The case was filed by Radhabai Shirke, who sought a share in her father Yeshwantrao’s property. Yeshwantrao, who died in 1952, had two wives: Laxmibai, with whom he had two daughters, Sonubai and Radhabai; and Bhikubai, with whom he had a daughter named Champubai. Laxmibai predeceased Yeshwantrao, in 1930. After his death, Bhikubai continued to reside on the property before she died in 1973, leaving a will in favor of her daughter, Champubai. Radhabai, however, argued for her right to a half-share of the property and filed for partition. The trial court, and later an appellate court, dismissed her claim, ruling that Bhikubai was the sole inheritor under the Hindu Women’s Right to Property Act, 1937. Radhabai then appealed in the high court.
During the appeal, Radhabai’s counsel contended that his client should be entitled to a share of her father’s property based on interpretations of Hindu law that might allow daughters to inherit alongside a surviving widow.

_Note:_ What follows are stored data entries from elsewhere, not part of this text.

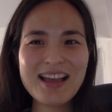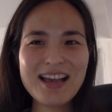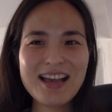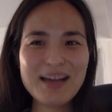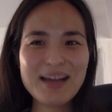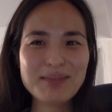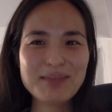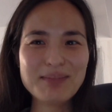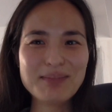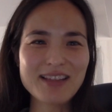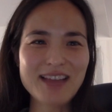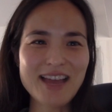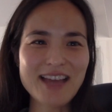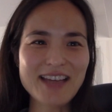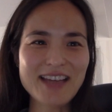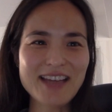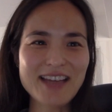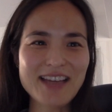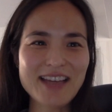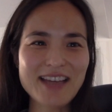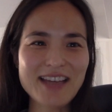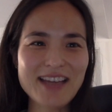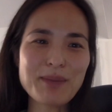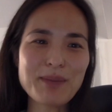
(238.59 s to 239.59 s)
I'm delighted
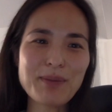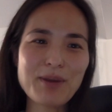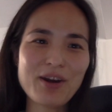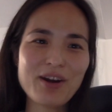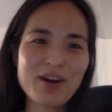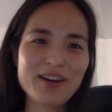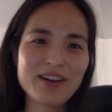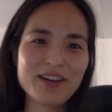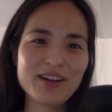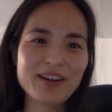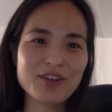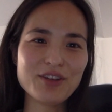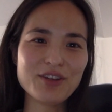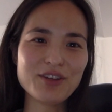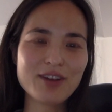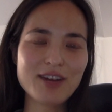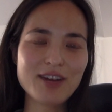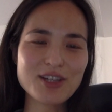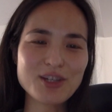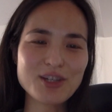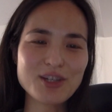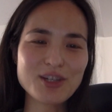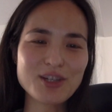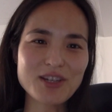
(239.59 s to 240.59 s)
to be a part of your
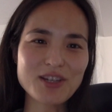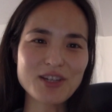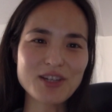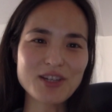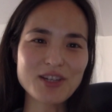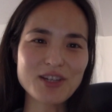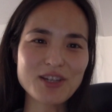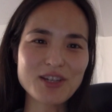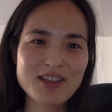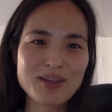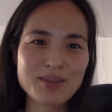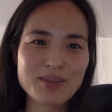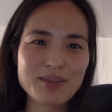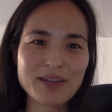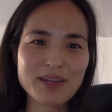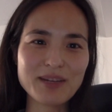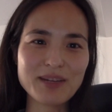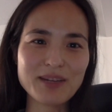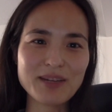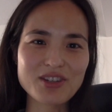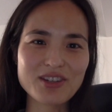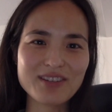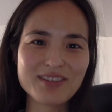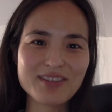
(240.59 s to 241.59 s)
graduation
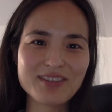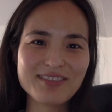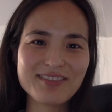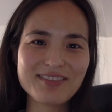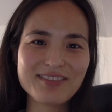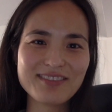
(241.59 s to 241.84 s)
celebration.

Citing earlier judgments, her counsel argued that inheritance rights for daughters could be recognised even in cases predating the Hindu Succession Act of 1956.
On behalf of Bhikubai’s heirs, however, counsel argued that the 1937 Act provided inheritance rights solely to widows, not daughters. They maintained that before 1956, daughters were not considered coparceners in Hindu law, which meant they had no legal right to inherit property if a widow was alive. Additionally, they argued that neither the Hindu Succession Act, 1956, nor its 2005 amendment, which granted daughters equal inheritance rights, could be applied retrospectively to cases where succession opened before 1956.

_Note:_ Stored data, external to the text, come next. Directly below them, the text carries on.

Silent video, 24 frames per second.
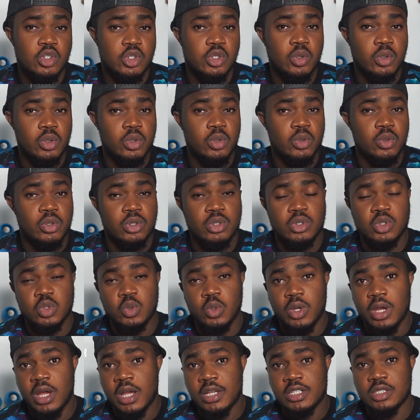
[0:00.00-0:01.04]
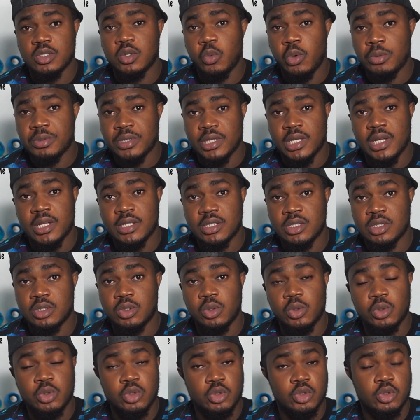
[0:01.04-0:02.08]
show you is to ask websites
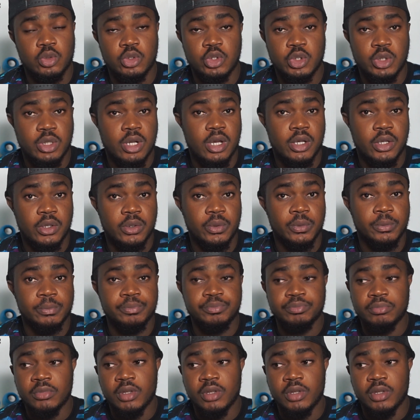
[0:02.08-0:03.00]
not to track you.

A division bench of Justices A S Chandurkar and Jitendra Jain upheld the previous rulings against Radhabai, stating that because her father had died before the enactment of the Hindu Succession Act, she did not have inheritance rights to his property. The court emphasised that the 1937 Act was intended to provide only limited rights to widows, granting them a “Hindu Woman’s Estate” with constrained control, while explicitly omitting daughters. The term “son” was specifically used in the 1937 Act, indicating the legislative intent to restrict inheritance rights to sons when a widow survived the father.
The high court further stated that inheritance rights were “frozen” at the time of Yeshwantrao’s death, meaning that the laws in place at the time governed the case. Consequently, the provisions of the Hindu Succession Act, 1956, which granted inheritance rights to daughters, could not be applied retrospectively to succession cases dating to before the Act’s enactment.